Bugün çok
yoğun bir gün olacak. Yolumuz çok uzun ve akşama Roma’da olmalıyız.
(Booking’den yapılan rezervasyonlar iki gün kalaya kadar iptal edilebilir,
ancak son iki gün artık iptal edemezsiniz ve parasını ödemek zorundasınız. O
yüzden yorulduğunuz yerde bırakma şansınız yok, mutlaka rezerve ettiğiniz otele
yetişmek zorundasınız, bu da bir hatırlatma olsun)
Herneyse,
bugün çok heyecanlıyım, çünkü 3 önemli ve güzel şehri göreceğim. Mestre
bölgesindeki otelimizden ayrıldık ve köprüyle Venedik’e geçtik.
Hemen girişte
sağda yer alan büyük otoparka arabamızı parkettik ve parkyerinin hemen
yanındaki vaporetto durağına gittik. (118 adacık üzerinde kurulu olan
Venedik’te adalar arası ulaşım vaporettolarla yapılıyor). Benim önceden
yaptığım rotaya göre, biz bir gün önce Venedik’i gezip bugün de çok merak
ettiğim Burano adasını gezecektik, ancak havaalanında araç kiralarken
yaşadığımız zaman kaybı, domino gibi her şeyi etkiledi ve Venedik gezisi bugüne
kaldığı için Burano’yu iptal etmek zorunda kaldık. Zaten vaporetto biletleri de
bayağı tuzluydu. 1 saatten sonraki en kısa süreli bilet 12 saatlik. 1 saatlik
bilet 1.90 Euro iken 12 saatlik bilet 36 Euro idi. Burano artık başka sefere
kaldı ve biz aldığımız 1 saatlik biletimizle vaporettomuza bindik.
4-5 durak sonra
Venedik’in kalbi San Marco Meydanı’na indik.
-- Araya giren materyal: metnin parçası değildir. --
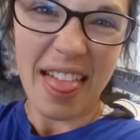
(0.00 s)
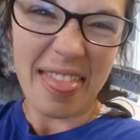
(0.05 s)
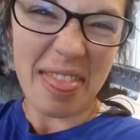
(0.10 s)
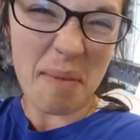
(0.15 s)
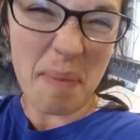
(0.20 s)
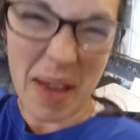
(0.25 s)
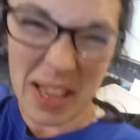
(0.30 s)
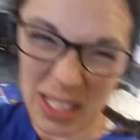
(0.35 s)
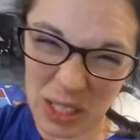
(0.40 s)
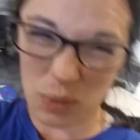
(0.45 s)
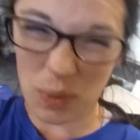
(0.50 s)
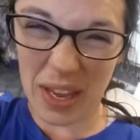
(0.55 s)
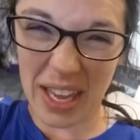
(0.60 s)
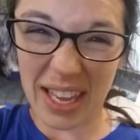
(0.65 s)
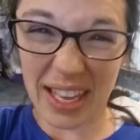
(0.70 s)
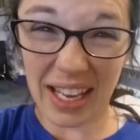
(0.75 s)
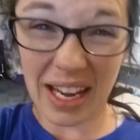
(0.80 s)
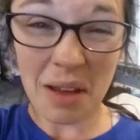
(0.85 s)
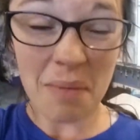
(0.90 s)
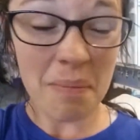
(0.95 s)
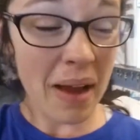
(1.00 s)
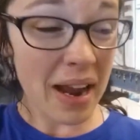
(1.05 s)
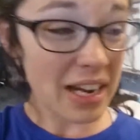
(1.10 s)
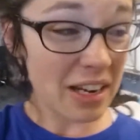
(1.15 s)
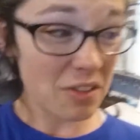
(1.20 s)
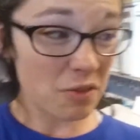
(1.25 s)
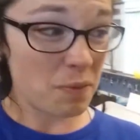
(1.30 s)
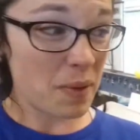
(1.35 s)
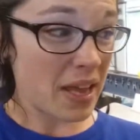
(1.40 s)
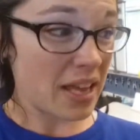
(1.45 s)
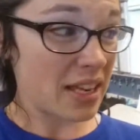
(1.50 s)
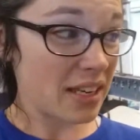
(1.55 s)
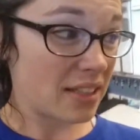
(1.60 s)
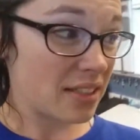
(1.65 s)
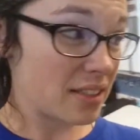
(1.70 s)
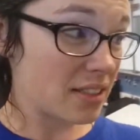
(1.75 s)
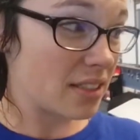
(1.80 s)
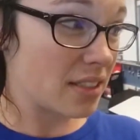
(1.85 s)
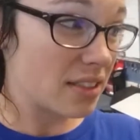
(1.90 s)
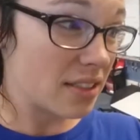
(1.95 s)
the best week, and that might have
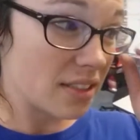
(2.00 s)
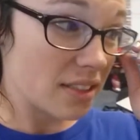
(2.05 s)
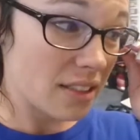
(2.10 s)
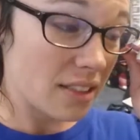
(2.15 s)
been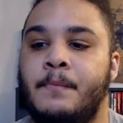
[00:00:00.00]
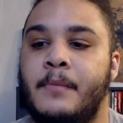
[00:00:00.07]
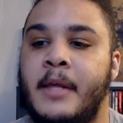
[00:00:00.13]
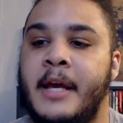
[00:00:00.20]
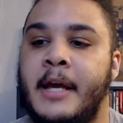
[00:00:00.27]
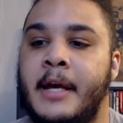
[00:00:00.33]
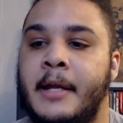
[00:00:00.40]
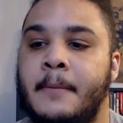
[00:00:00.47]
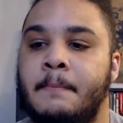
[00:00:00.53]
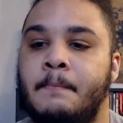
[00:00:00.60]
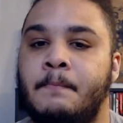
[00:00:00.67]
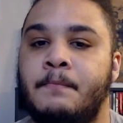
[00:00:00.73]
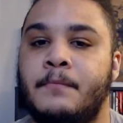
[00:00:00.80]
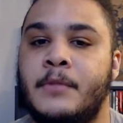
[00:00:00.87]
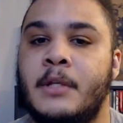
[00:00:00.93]
And
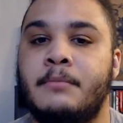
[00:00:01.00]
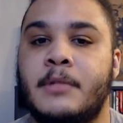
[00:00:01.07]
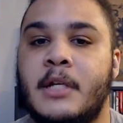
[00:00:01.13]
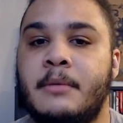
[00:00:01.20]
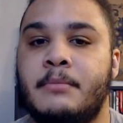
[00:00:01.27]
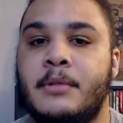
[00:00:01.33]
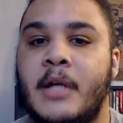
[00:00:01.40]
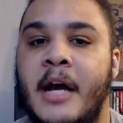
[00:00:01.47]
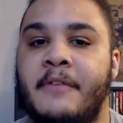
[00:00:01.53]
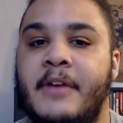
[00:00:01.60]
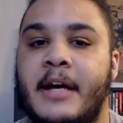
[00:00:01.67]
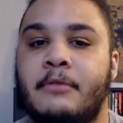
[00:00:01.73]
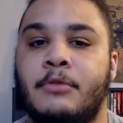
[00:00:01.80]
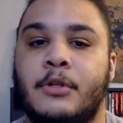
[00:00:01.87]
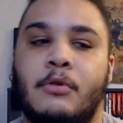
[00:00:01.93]
sometimes I've
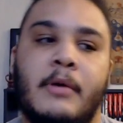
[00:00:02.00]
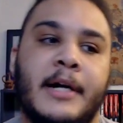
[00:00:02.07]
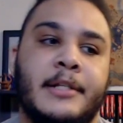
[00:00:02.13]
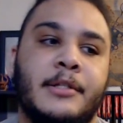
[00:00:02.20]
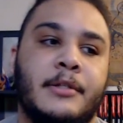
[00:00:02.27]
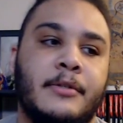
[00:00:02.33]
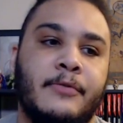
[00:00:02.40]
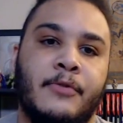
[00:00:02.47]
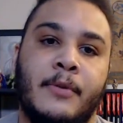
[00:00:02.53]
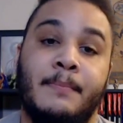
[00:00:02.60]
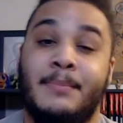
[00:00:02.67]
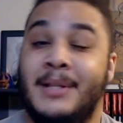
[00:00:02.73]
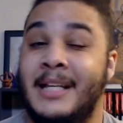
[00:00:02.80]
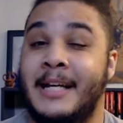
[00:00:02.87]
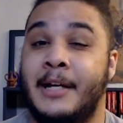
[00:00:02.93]
had requests from
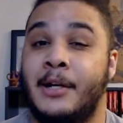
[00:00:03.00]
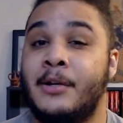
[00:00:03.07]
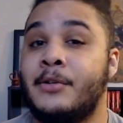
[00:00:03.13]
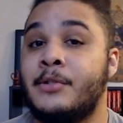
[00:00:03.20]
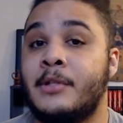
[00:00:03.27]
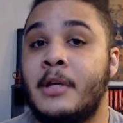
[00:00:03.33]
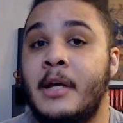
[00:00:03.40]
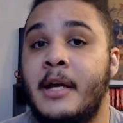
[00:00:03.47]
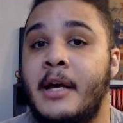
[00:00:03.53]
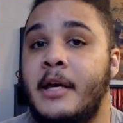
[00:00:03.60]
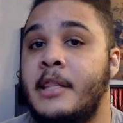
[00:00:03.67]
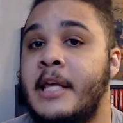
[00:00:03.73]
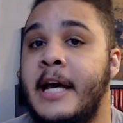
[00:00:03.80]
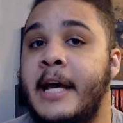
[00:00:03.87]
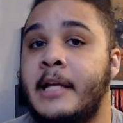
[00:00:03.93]
players
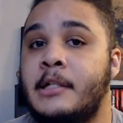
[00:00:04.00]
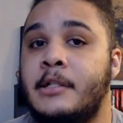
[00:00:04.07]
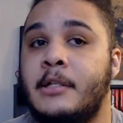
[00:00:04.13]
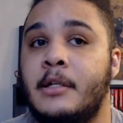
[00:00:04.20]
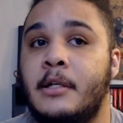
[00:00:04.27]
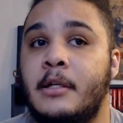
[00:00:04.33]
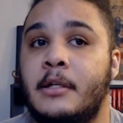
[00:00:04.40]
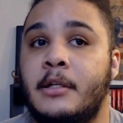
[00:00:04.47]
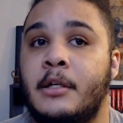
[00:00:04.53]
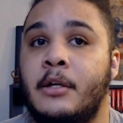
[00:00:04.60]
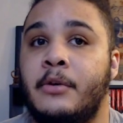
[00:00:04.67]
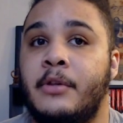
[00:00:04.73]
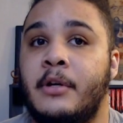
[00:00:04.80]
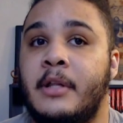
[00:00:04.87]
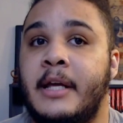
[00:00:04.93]
that, you know,
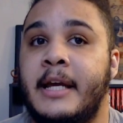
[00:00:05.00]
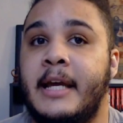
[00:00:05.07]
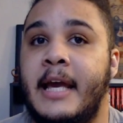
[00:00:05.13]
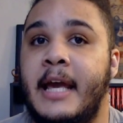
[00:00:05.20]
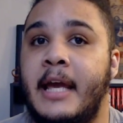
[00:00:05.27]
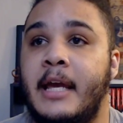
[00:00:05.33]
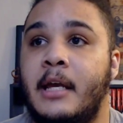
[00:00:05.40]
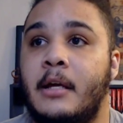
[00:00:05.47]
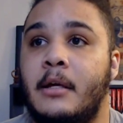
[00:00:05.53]
they're like, hey,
Bundan sonrasını yürüyerek geri
gelmeyi planladığımız için 1 saatin dolmasına aldırış etmeden sallana sallana
Venedik sokaklarında yürümeye başladık.
San Marco
Meydanı çok görkemli bir yapı ve herkesin toplanma noktası.
Harita
yardımıyla kanallar ve köprüler arasından geçerek Venedik’teki en büyük kanal
olan Grande Kanal’a ve tabi ki Rialto Köprüsü’ne ulaşıyoruz. Buradan harika
manzaralar çıkıyor, bize de fotoğraflamak düşüyor.
Henüz günün
erken saati olduğu için etrafta hummalı bir çalışma var. Restaurantlar,
gondollarla gelen eksik malzemelerini taşırken, belediye de yine gondollarla
evlerin çöplerini topluyor.
Harita
yardımıyla Venedik sokaklarını yürüyor ve ara sokaklardaki ayaküstü bişeyler
yenilip içilebilen bir kafeye giriyoruz. Espresso burada İtalyanların en çok
tükettiği kahve çeşiti. Birer espresso ve kruvasanla kahvaltımızı yapıp
yolumuza devam ediyoruz.
Güzel
manzaraları fotoğraflaya fotoğraflaya arabamıza kadar geliyoruz ve gaza basıp
Floransa’ya doğru yol alıyoruz.
Bugünkü
yolumuz uzun. Floransa yaklaşık 200 km, oraya öğleden önce varmayı
hedefliyoruz. Kiralık araçla gezmenin en keyifli tarafı istediğin an istediğin
yerde durabilmek ve istediğini yapabilmek. Otoyollarda bir sürü mola yerleri ve
benzinciler var. Kendimizi yorgun hissettikçe durup birer espresso içerek
yolumuza devam ettik. (Ben arada bira da içtim ama şoförümüz yolda hiç içmedi)
Ve öğlene
doğru Floransa’ya varıyoruz. Şehrin merkezinde büyük bir parkyeri bulup
arabamızı parkediyoruz ve kendimizi bu açık hava müzesinin sokaklarına
atıyoruz.
Dersimi
önceden iyi çalıştığım için gezeceğimiz yerleri elimizle koymuş gibi buluyoruz.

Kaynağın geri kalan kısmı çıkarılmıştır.